Ernesto Zedillo, expresidente de México

Cuartoscuro

Durante el gobierno de López Obrador tuvimos cinco años de estricta disciplina fiscal, que no se relajó ni siquiera en la emergencia de la pandemia de COVID. La llamada “austeridad republicana” resultó en severos recortes al gasto y en dirigir la escasa inversión pública a las obras insignia del gobierno de AMLO. Tuvimos altas tasas reales de interés, no hubo cambios en el régimen fiscal y la inflación se mantuvo dentro de márgenes razonables. Para el sexto año, en cambio, hubo un presupuesto expansivo, guiado por los apoyos sociales y por los intentos apurados por terminar las obras insignia; y junto con él, un aumento perceptible de la deuda pública.
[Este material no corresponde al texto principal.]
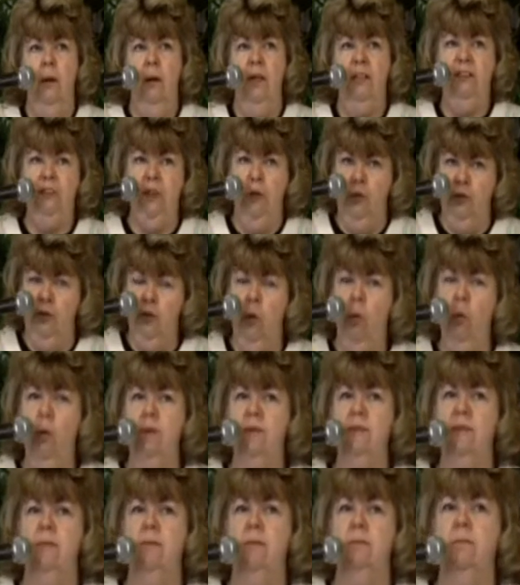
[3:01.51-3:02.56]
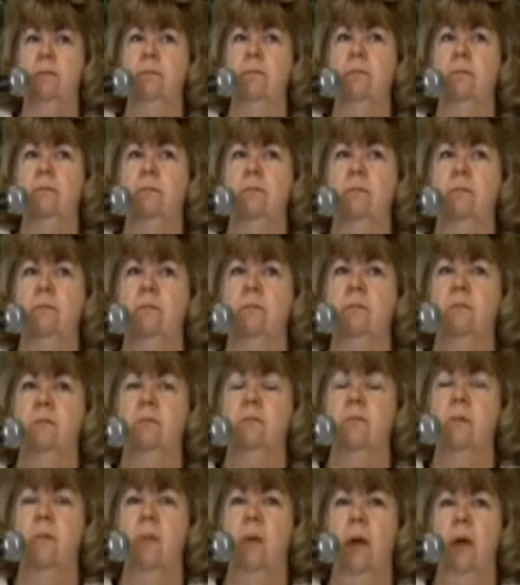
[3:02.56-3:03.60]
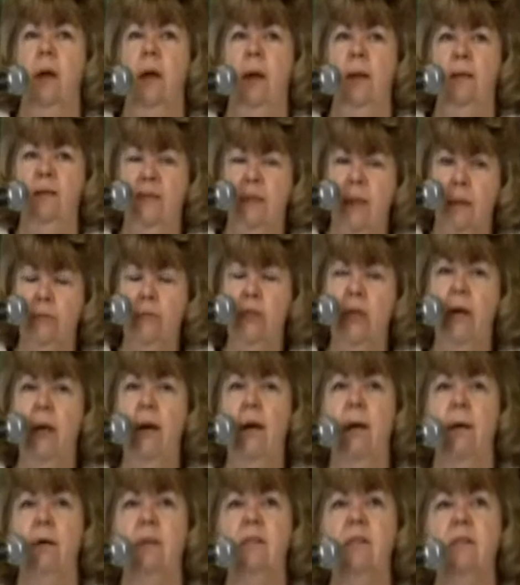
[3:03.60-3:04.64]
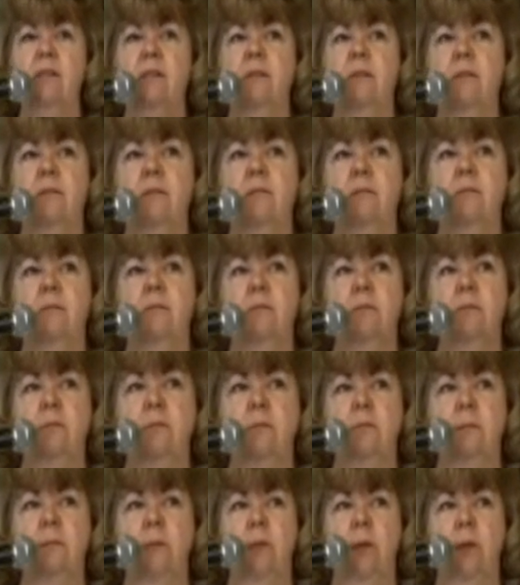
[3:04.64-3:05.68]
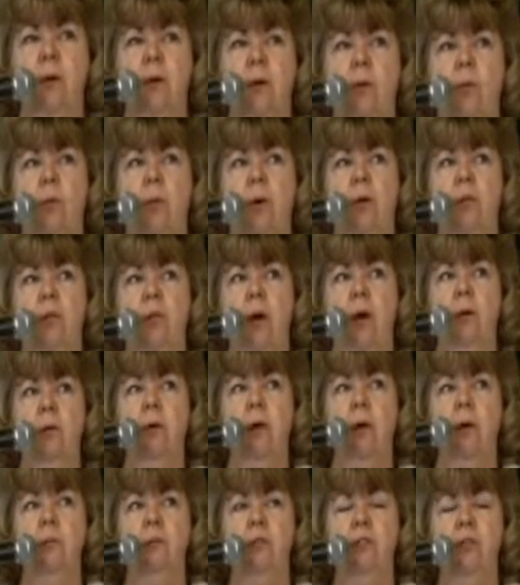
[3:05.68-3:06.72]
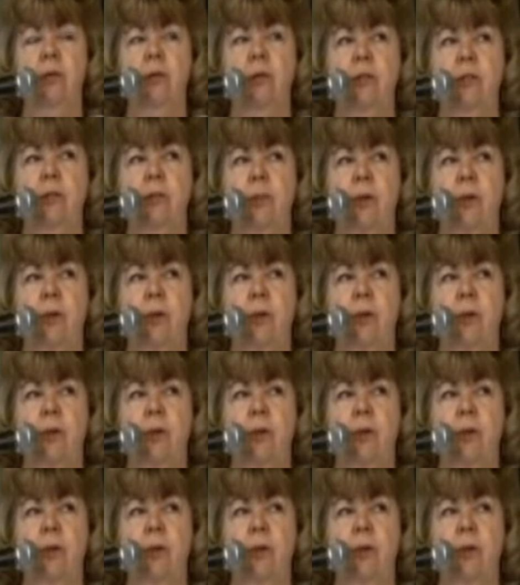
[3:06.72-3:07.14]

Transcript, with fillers: It's our choice. It's up to us. When a thought comes to us,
Ese presupuesto expansivo, al estar acompañado de incertidumbre política y de escasa inversión privada, no derivó en una alta tasa de crecimiento económico.
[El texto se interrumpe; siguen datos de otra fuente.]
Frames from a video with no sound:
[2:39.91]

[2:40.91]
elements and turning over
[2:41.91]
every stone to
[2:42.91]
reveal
La constricción impuesta por la situación fiscal y por el endeudamiento funcionará como corset para el primer año de gobierno de Claudia Sheinbaum. El presupuesto estará limitado por gastos previstos desde el sexenio anterior, la necesidad de no adquirir más deuda y la dependencia fiscal respecto al comportamiento general de la economía. Si con AMLO las tasas de crecimiento fueron bajas, lo mismo sucederá al inicio del siguiente sexenio.

La diferencia evidente es que, mientras que en las transiciones de la segunda mitad del siglo pasado normalmente no había intención de parte del presidente saliente de hacer pasar reformas relevantes, capaces de influir severamente sobre el entramado político -y, por tanto, sobre la economía-, en este sí la hay. La única excepción es la transición entre López Portillo y De la Madrid, signada por la nacionalización de la banca y el control de cambios, en medio de una crisis financiera sin precedentes.

Ahora no hay crisis financiera. La autonomía del Banco de México ha permitido que el mercado de cambios se comporte de manera relativamente estable. La deuda se encuentra dentro de marcos manejables. Pero pende sobre el sistema el proyecto de consolidar un nuevo tipo de régimen político, en donde, por decirlo ligerito, la división de poderes queda difuminada y la prevalencia de las decisiones político-partidistas sobre todo lo demás queda asentada y pretende cristalizarse en la Constitución.

En esa tesitura, la cuestión fundamental no va ni siquiera por el lado del posible socavamiento de las instituciones democráticas, que a muchos preocupa justamente. Va por el lado de la certidumbre jurídica, necesaria para que las inversiones, de cualquier tipo, puedan llevarse a cabo. Sabemos que el capital no tiene bandera, lo que lo mueve son las oportunidades de crecimiento y los beneficios. Eso requiere un ambiente mínimamente consistente. Si existe la posibilidad de un cambio en las reglas de juego, el resultado es la volatilidad: inversiones que no se dan o dinero que sale del país.

AMLO, en una visión extrañamente miope para un político tan astuto, ha empujado con insistencia el tema de la reforma judicial con la frase de que “la justicia está por encima de los mercados”, que es precisamente la manera de asustar a los inversionistas (decía Einaudi que tienen “memoria de elefante, corazón de conejo y patas de liebre”), y más porque su concepto de justicia es partidista.

En los fundamentos de la economía mexicana no hay razones para una crisis financiera o de otro tipo. En donde puede haberlas es en una reforma malamente discutida, aprobada a las prisas, que genere incertidumbre de manera innecesaria y que le ponga un traspié a la nueva presidenta, aún antes de que tome posesión.

Que se especule sobre el gabinete y las piezas que quiera poner el presidente saliente es normal. Son cosas que suelen suceder cuando la transición es entre gobiernos del mismo partido. Ya se verá qué tan exitoso es el intento del saliente en influir a la entrante. Lo relevante, lo fuerte, es el efecto que pueda causar un manejo desaseado (al tradicional estilo Morena) de la reforma judicial.